Depuis l’annonce de sa disparition, les hommages se multiplient, mais celui de Gérard Lanvin se distingue par sa sincérité et sa profondeur. Dans les colonnes de Paris Match, l’acteur évoque une relation forgée dans les débuts, faite d’apprentissage, de respect et d’affection durable.

“La vie nous sépare mais pas les souvenirs”, écrit-il, résumant en quelques mots l’empreinte laissée par celle qu’il décrit comme bien plus qu’une partenaire de jeu. À ses yeux, Nathalie Baye fut une passeuse, une actrice qui transmet. Il lui doit une part essentielle de son propre parcours : “Elle m’a appris à faire l’acteur”, confie-t-il, soulignant sa capacité à rendre les autres meilleurs, à les mettre à l’aise dans un milieu souvent exigeant.
Leur rencontre remonte au tournage de Une semaine de vacances de Bertrand Tavernier, à une époque où tout semblait les opposer. Lui venait d’un univers populaire, elle du Conservatoire et du cinéma d’auteur. Pourtant, au-delà des différences, une évidence s’impose : une simplicité dans le lien, nourrie par l’humilité et la générosité de l’actrice. Nathalie Baye n’était pas seulement une interprète talentueuse, mais une présence humaine, attentive aux autres, guidée par un véritable sens du partage.
Le souvenir de leur dernière rencontre, un an plus tôt, lors d’un concert de David Hallyday, prend aujourd’hui une dimension plus douloureuse. Gérard Lanvin évoque une femme affaiblie, presque méconnaissable, et le choc de cette vision. Une émotion retenue, pudique, à l’image de celle qu’il décrit.
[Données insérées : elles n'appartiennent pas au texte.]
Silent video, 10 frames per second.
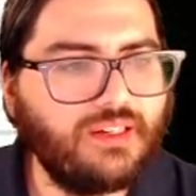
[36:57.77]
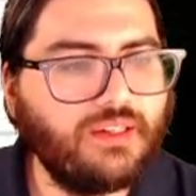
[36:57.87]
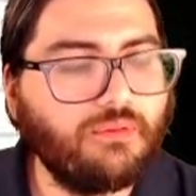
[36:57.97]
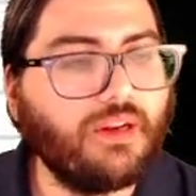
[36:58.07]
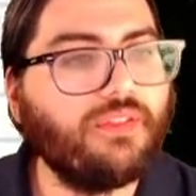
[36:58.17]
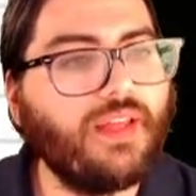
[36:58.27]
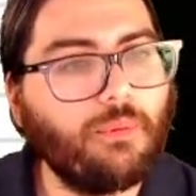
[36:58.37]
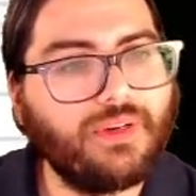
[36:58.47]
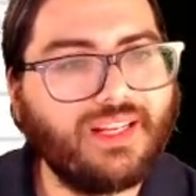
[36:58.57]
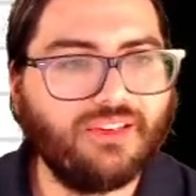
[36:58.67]
Right? That
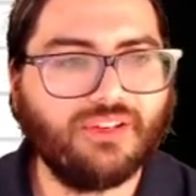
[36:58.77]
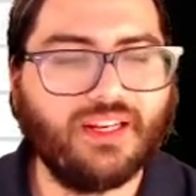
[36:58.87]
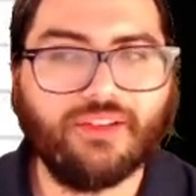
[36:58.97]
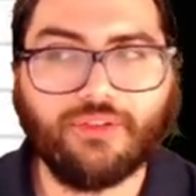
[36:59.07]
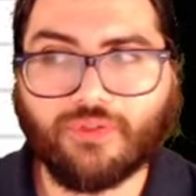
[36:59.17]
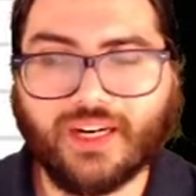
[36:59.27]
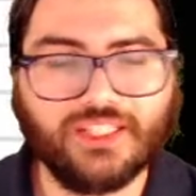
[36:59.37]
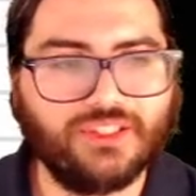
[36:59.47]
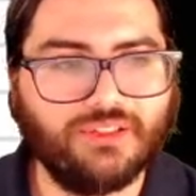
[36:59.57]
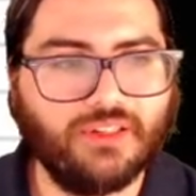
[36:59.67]
would cancel out the
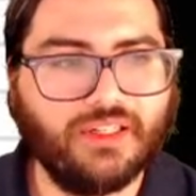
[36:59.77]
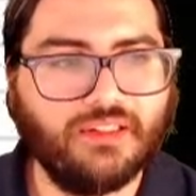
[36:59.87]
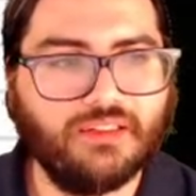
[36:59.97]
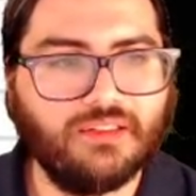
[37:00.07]
fraction, right?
Au-delà de l’hommage personnel, ses mots dessinent aussi le portrait d’une actrice fidèle à une certaine idée du métier. “Sa manière d’être et de considérer son travail était celle d’une actrice, pas celle d’une vedette”, écrit-il, comme pour rappeler une époque où le jeu primait sur l’image, où la carrière se construisait dans la discrétion et l’exigence.
Sa disparition résonne également dans les mots de sa fille, Laura Smet, qui évoque une perte intime, presque irréparable : “J’ai perdu la moitié de mon cœur.” Une phrase simple, mais d’une intensité qui dépasse toute analyse.
Ce soir, France 3 lui rend hommage en diffusant Le Petit lieutenant, comme une manière de prolonger sa présence à l’écran, là où elle semblait la plus vivante. Car si Nathalie Baye s’en est allée, il reste ses rôles, ses silences, ses regards — et cette impression persistante que certains visages ne quittent jamais vraiment le cinéma.